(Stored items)
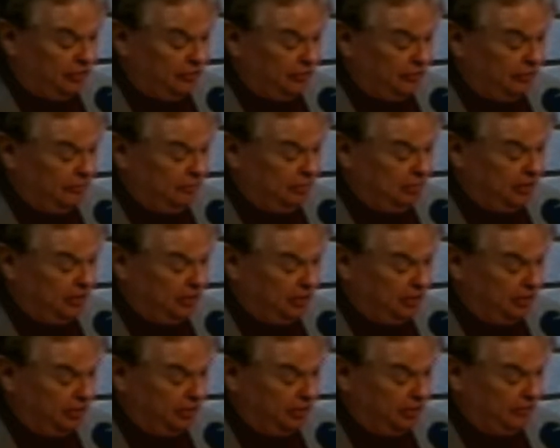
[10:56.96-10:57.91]
of
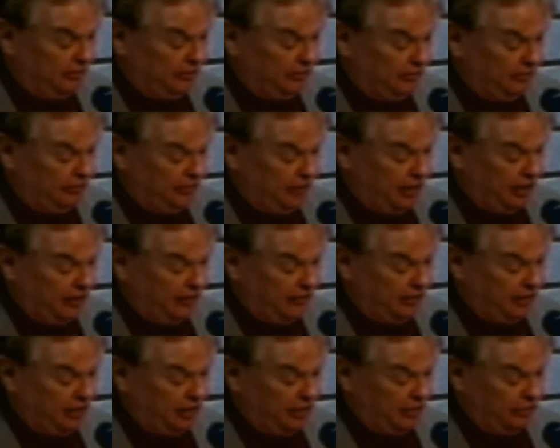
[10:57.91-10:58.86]
bitterness, tied
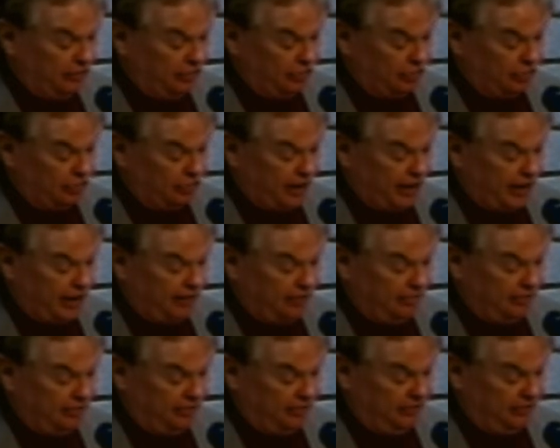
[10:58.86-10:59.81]
together,
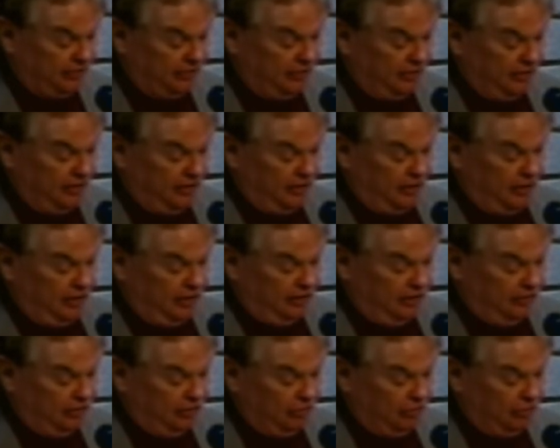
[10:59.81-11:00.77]
trapped.
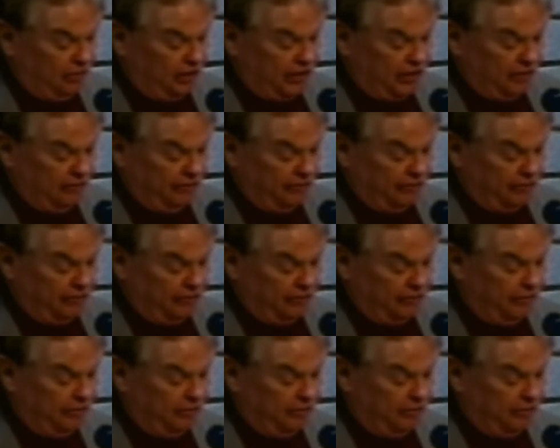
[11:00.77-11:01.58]
Until we can forgive the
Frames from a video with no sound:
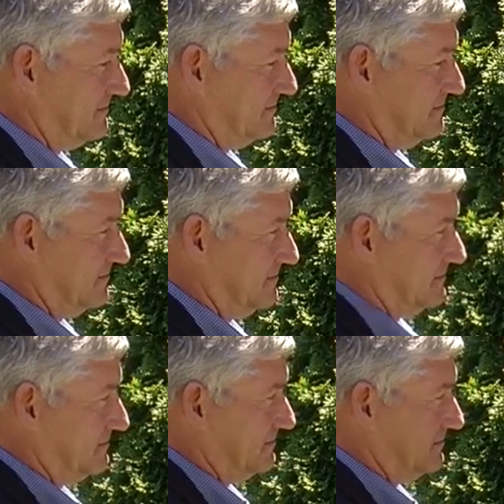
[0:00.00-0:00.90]

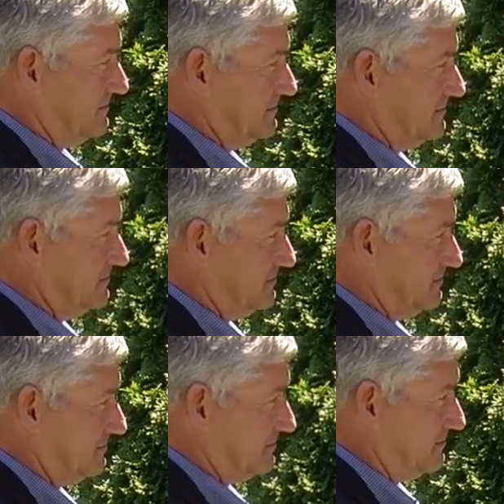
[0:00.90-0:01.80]

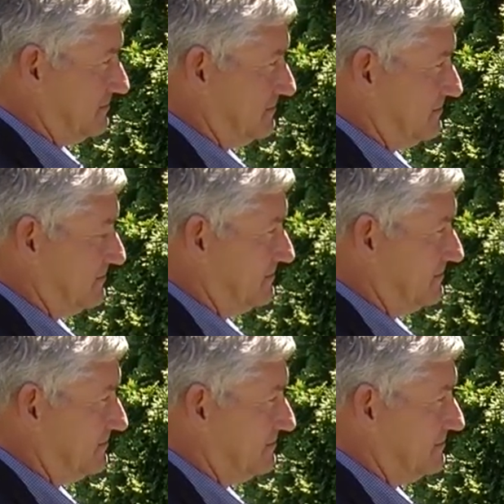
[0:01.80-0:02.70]

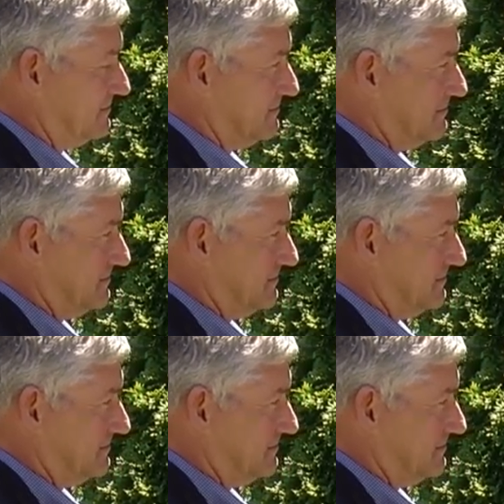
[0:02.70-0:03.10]
(silent)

Instructions to follow |
Set down the entries word for word, omitting all pictures.

Written answer |
[10:56.96-10:57.91]
of
[10:57.91-10:58.86]
bitterness, tied
[10:58.86-10:59.81]
together,
[10:59.81-11:00.77]
trapped.
[11:00.77-11:01.58]
Until we can forgive the
Frames from a video with no sound:
[0:00.00-0:00.90]

[0:00.90-0:01.80]

[0:01.80-0:02.70]

[0:02.70-0:03.10]
(silent)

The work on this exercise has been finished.